A. We've got much more data now than we had a few years ago. We've got the work of the Future of Family Medicine project and the work of the strike forces on payment and liability (the AAFP Board of Directors' reports include Board reports H on reimbursement [PDF file: 13 pages / 52 KB. More about PDFs.] and I on liability [PDF file: 9 pages / 46 KB. More about PDFs.]). The Academy -- and its leaders -- have to demonstrate family physicians' value. We have the resources and the people to do it.

We're the big dog. We've got to get off the porch and start hunting.

Q. What will it take to achieve what the Academy has been committed to since 1989 -- health care coverage for all?

A. It will come closer to reality if we get a family medicine-based health care system and if we tie it to liability reform -- that way, we're going to save a ton of money. If you combine the inherent efficiency and cost-effectiveness of family medicine with a decreased likelihood of getting dragged into the courts, that's going to make the environment much better for everybody. Employers will save a bunch of money, government will save a bunch of money, people will be happier and their health is going to be better.

Q. How do you think the Academy is doing in encouraging FPs to adopt electronic health records?

A. The Academy is leading the charge in the field of EHR implementation, especially in trying to make people comfortable adopting EHRs.

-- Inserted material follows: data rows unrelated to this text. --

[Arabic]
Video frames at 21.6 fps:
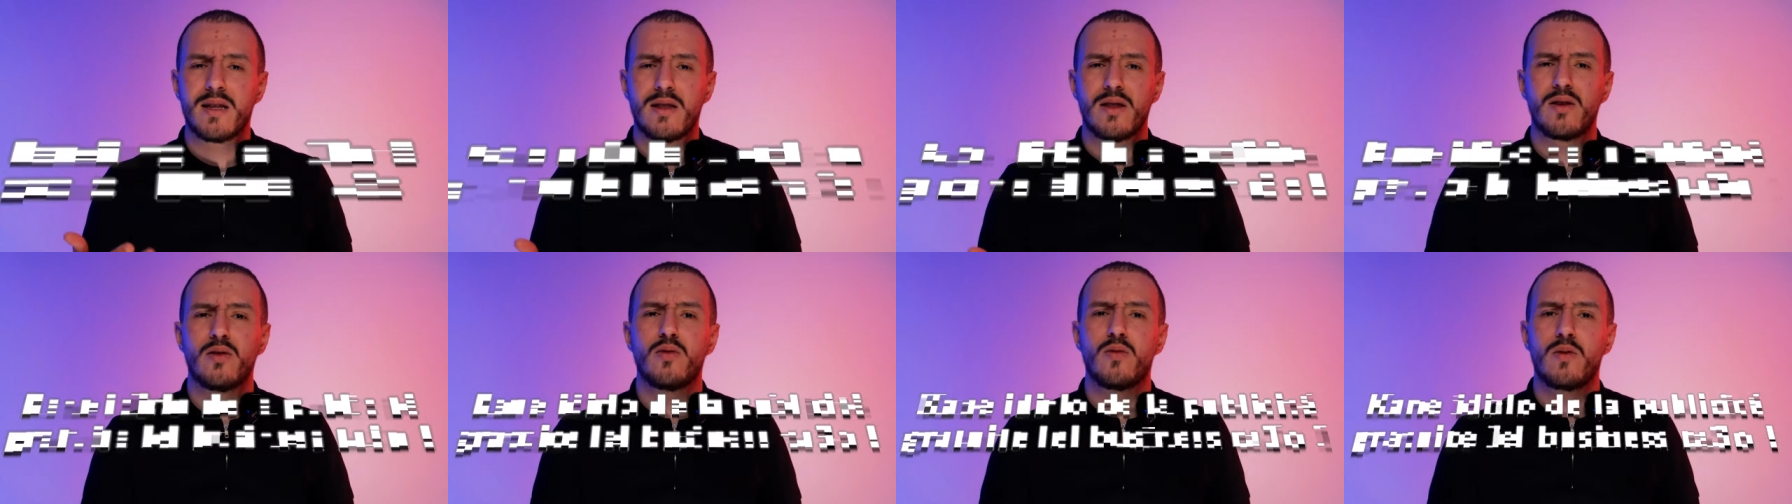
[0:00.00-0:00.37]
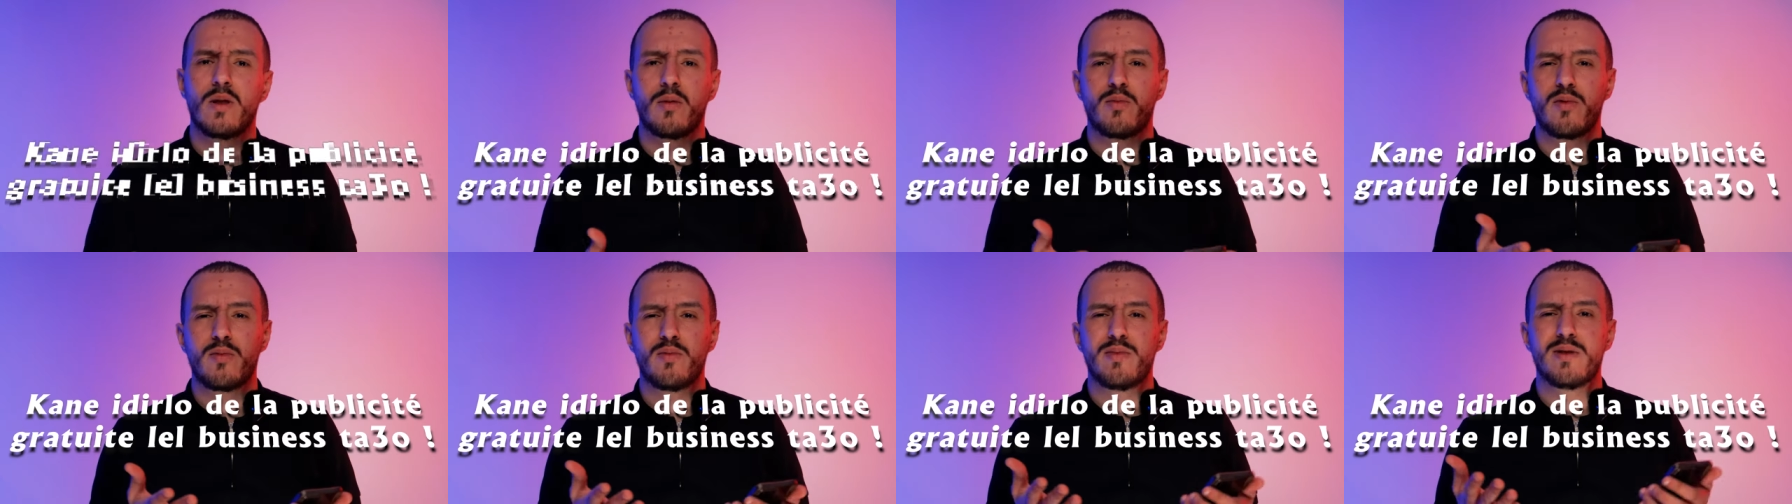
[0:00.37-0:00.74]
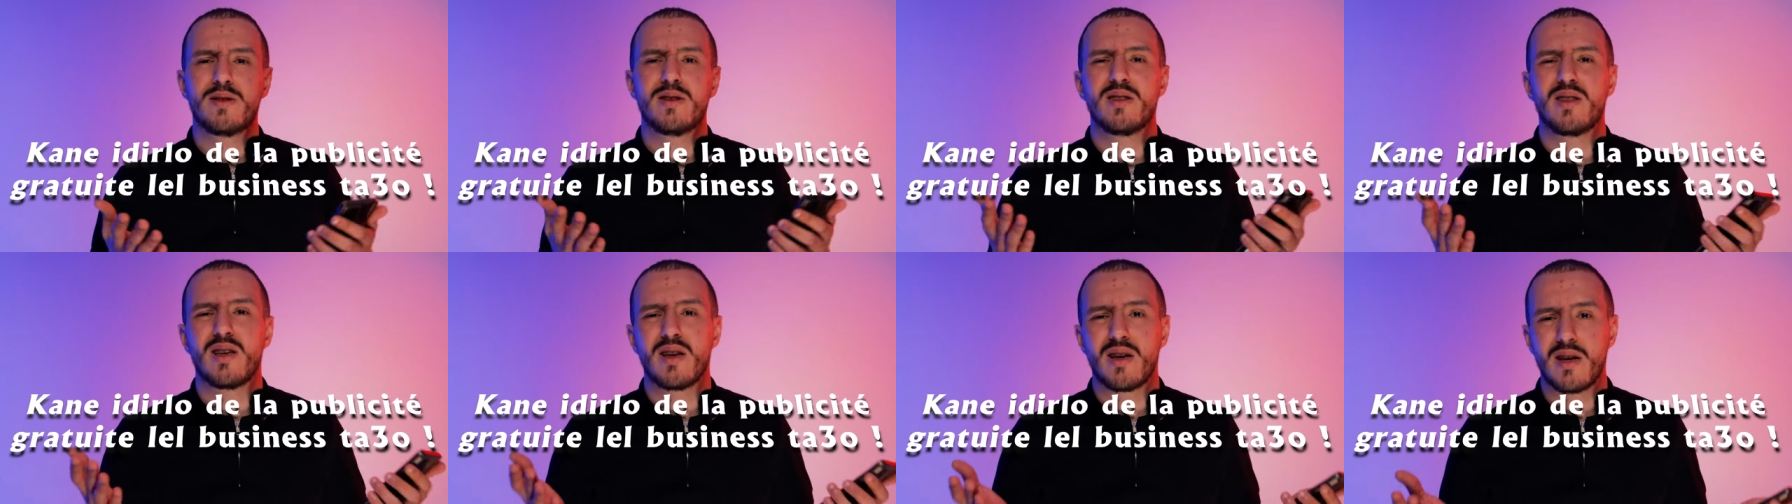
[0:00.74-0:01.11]
كان يدير له لا
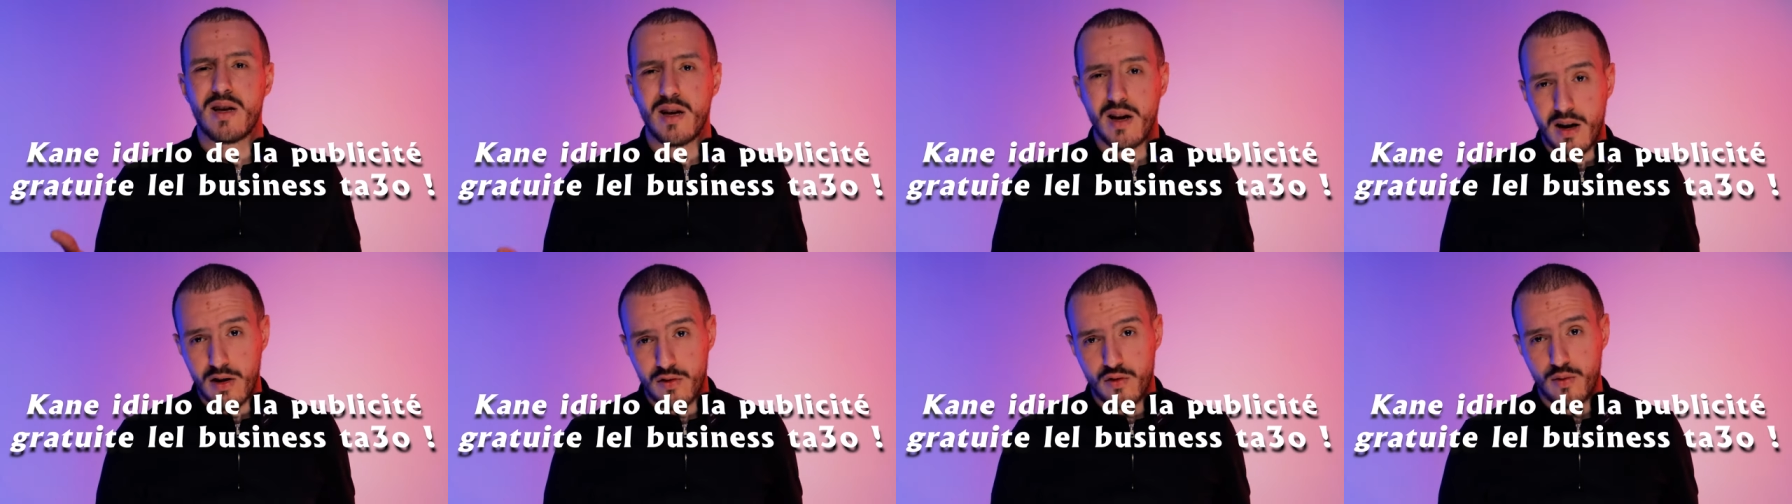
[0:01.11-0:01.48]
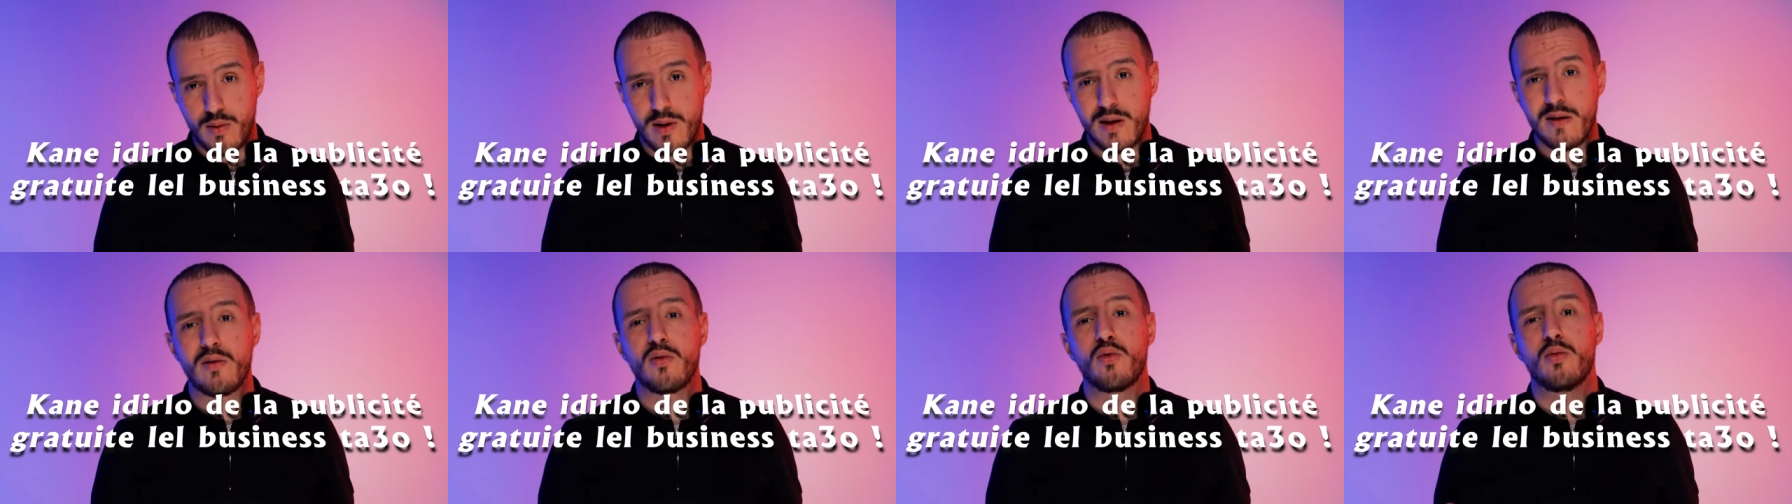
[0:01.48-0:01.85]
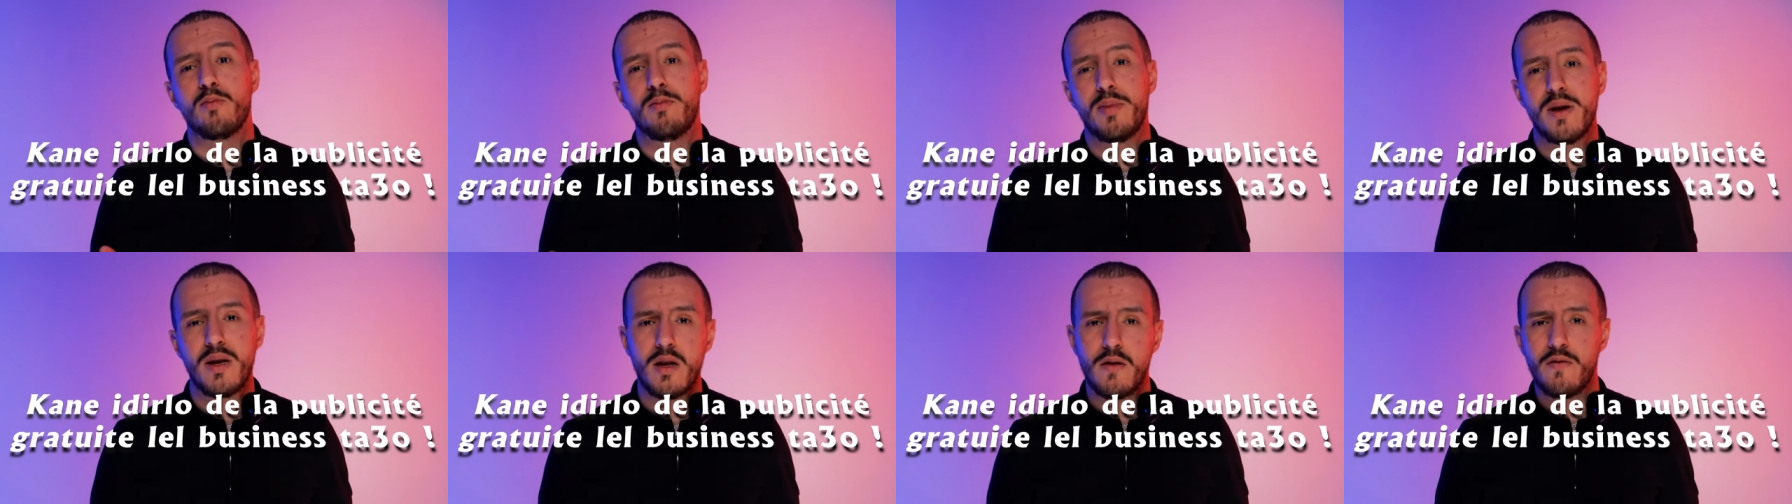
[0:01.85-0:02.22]
بوبليسيتي غراتويت
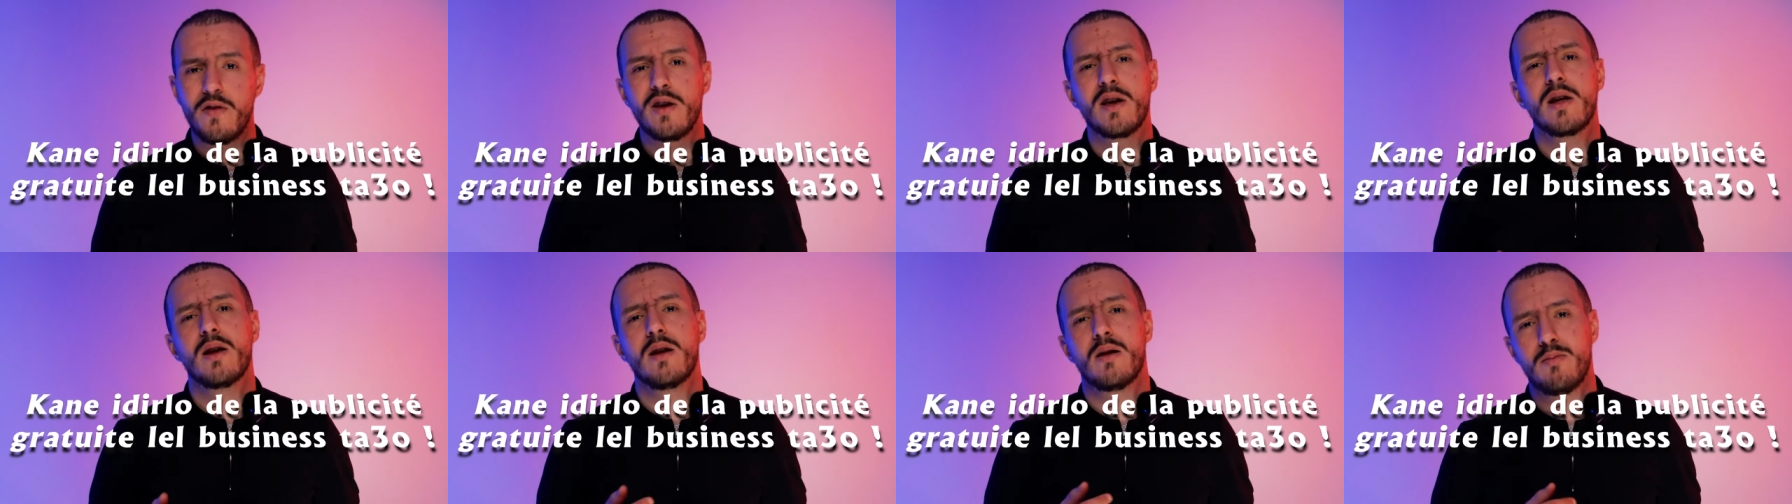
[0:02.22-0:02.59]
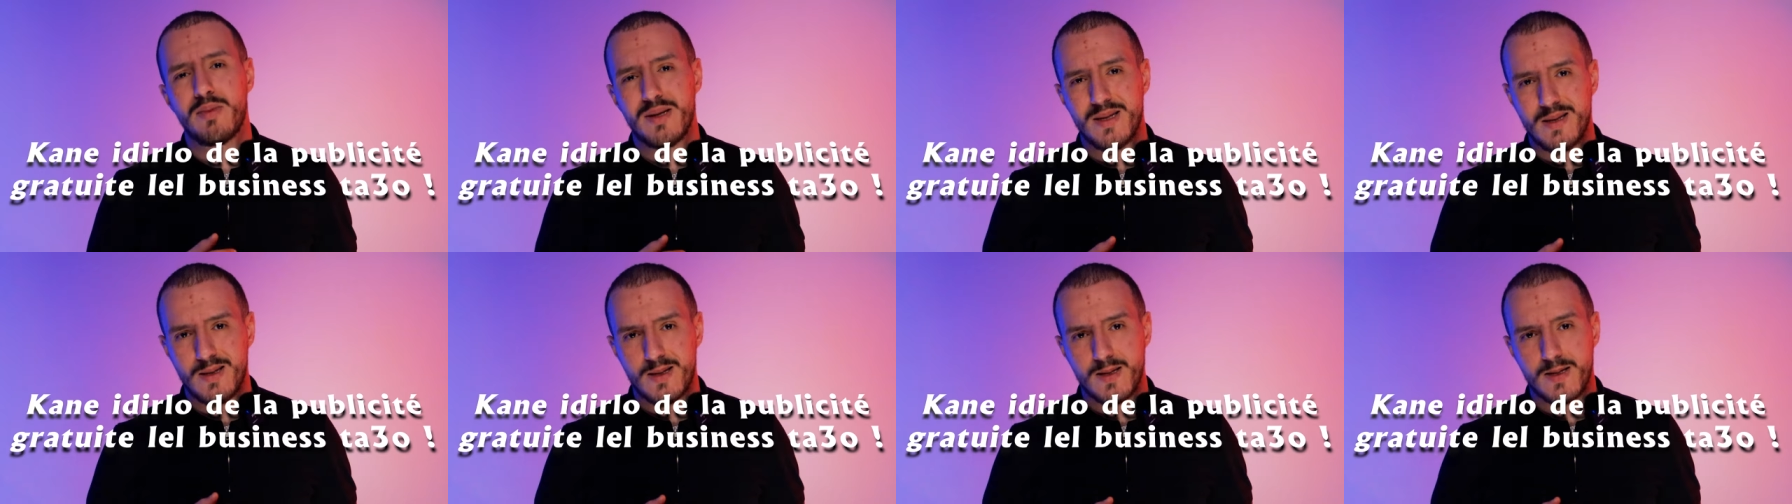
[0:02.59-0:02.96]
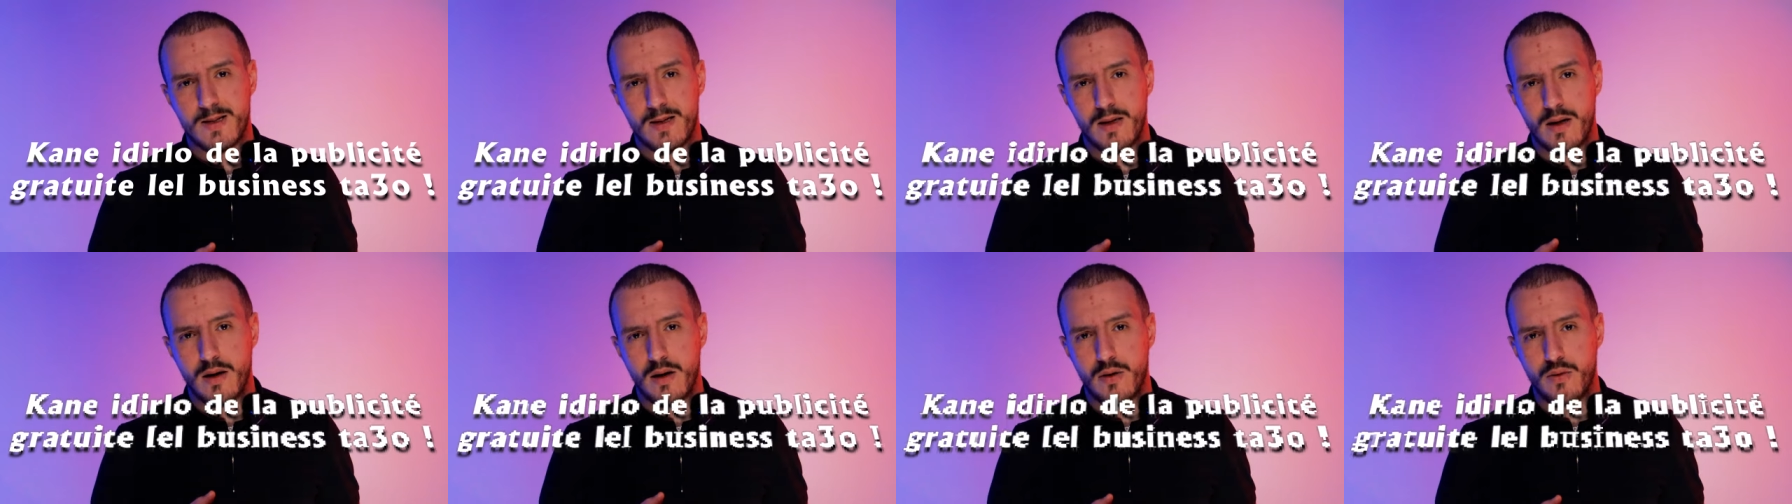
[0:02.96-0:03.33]
وبينيفيك
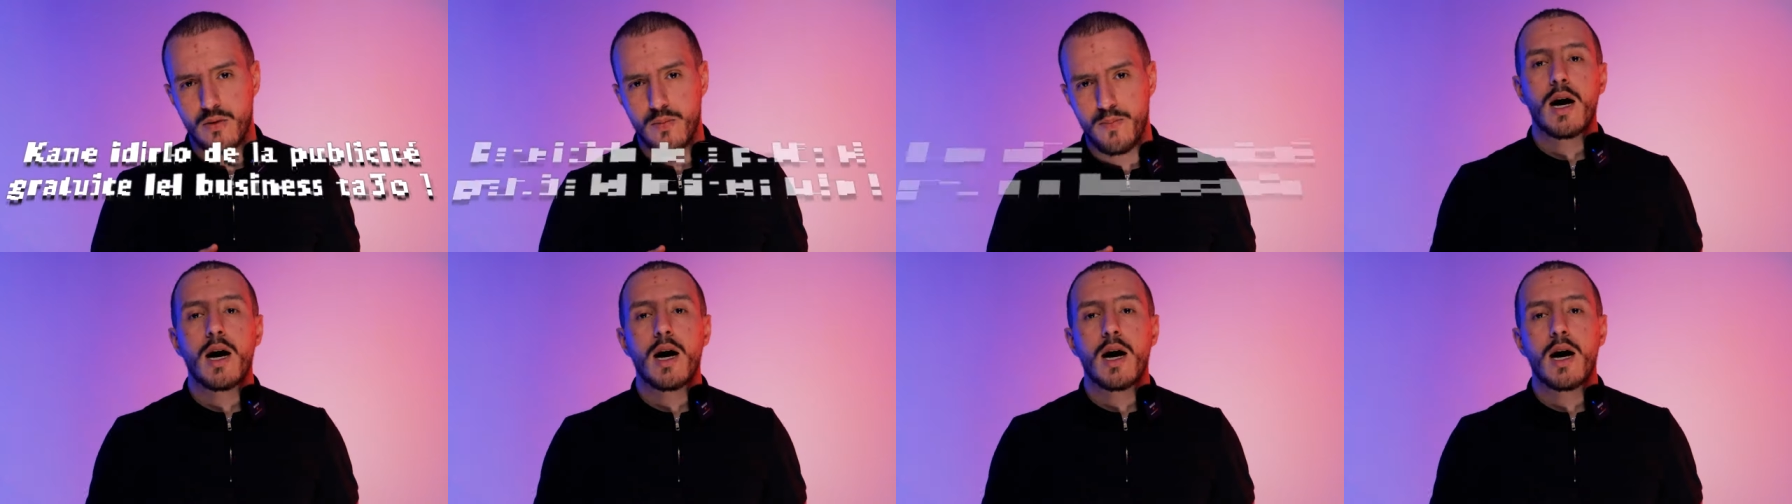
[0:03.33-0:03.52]
للبيزنس تاعو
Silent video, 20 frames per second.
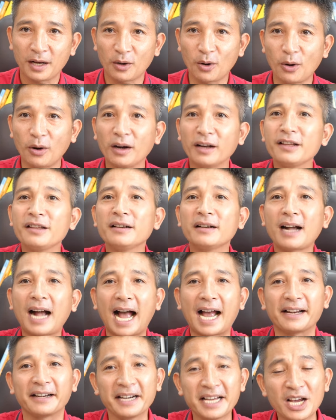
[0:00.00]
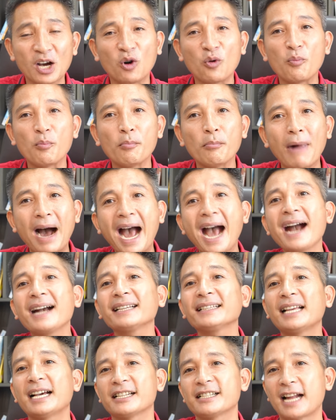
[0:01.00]
Đó là những cái điều ba
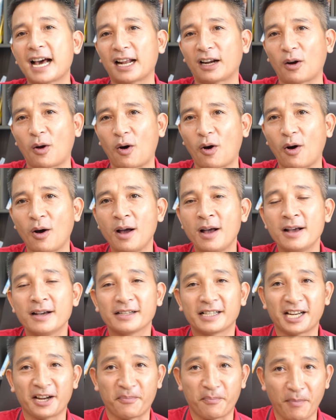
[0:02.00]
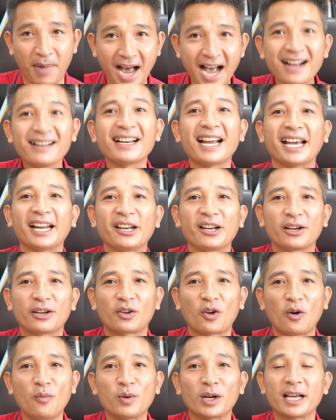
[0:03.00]
cái tài sản đó sẽ mang đến
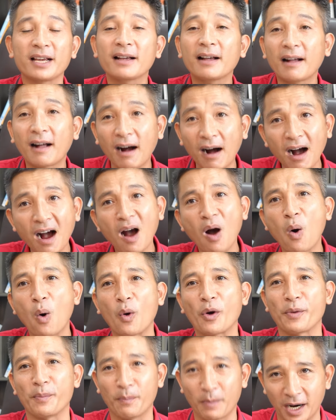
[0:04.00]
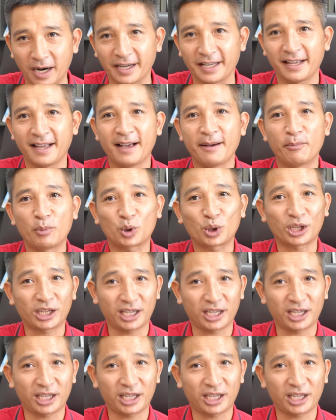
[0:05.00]
cho một cái cơ hội mới, một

But the Academy needs to push insurance companies and the government to stop studying EHR issues and start paying to put EHRs in physicians' offices.

We need to push the standardization/interoperability issues that Dr. Henley (EVP Douglas Henley, M.D.) is working on with CMS. The certification process is what is really needed. We have to know which EHR systems can meet the ACID principles: affordability, compatibility, interoperability and data stewardship.

Up until the last couple of years, there have not been any products that have really been ready for family medicine. But now, people are paying more attention to how our records should be, so we can get products that will work.

Q. Short of EHRs, how are electronic technology and other innovations facilitating patient care?

A. I use an online database that gives the average price of a drug per month. The most frequent question I get from patients when I prescribe a drug is, "How much is this going to cost?" They're pushed to the wall right now.

Also, many aspects of the new model of care proposed in the Future of Family Medicine report can be implemented without an EHR. We can make lots of changes internally, such as open-access scheduling. However, for interaction with the world -- the lab, the pharmacy, the hospital -- the EHR is the linchpin for our future.

Q. What are your hopes for TransforMED, AAFP's new subsidiary that will help family physicians transform their practices into the new model of care?

A. We hope TransforMED will be a turnkey operation. For example, TransforMED needs to come into my office, tell me what I need, tell me how much it will cost, assist me in getting it and make sure it works.

TransforMED's initial start-up validation process for 20 practices (to begin in 2006) is just to get the bugs out of the system, to make sure everything in the new model works that we think works.

Q. During the Assembly, you issued your President's Challenge -- to members, asking them to contribute to a Physicians' Disaster Assistance Program to help FPs affected by hurricanes Katrina and Rita. What are your goals for the fund?

A. My most immediate goal is to help family physicians re-establish their practices that were wiped out or damaged. I'd also like to help support residents who were displaced and have to start training in a new area, and I'd like to assist family medicine departments that were displaced.

I hope AAFP members will join me in doing our part to put family physicians back where their patients need them.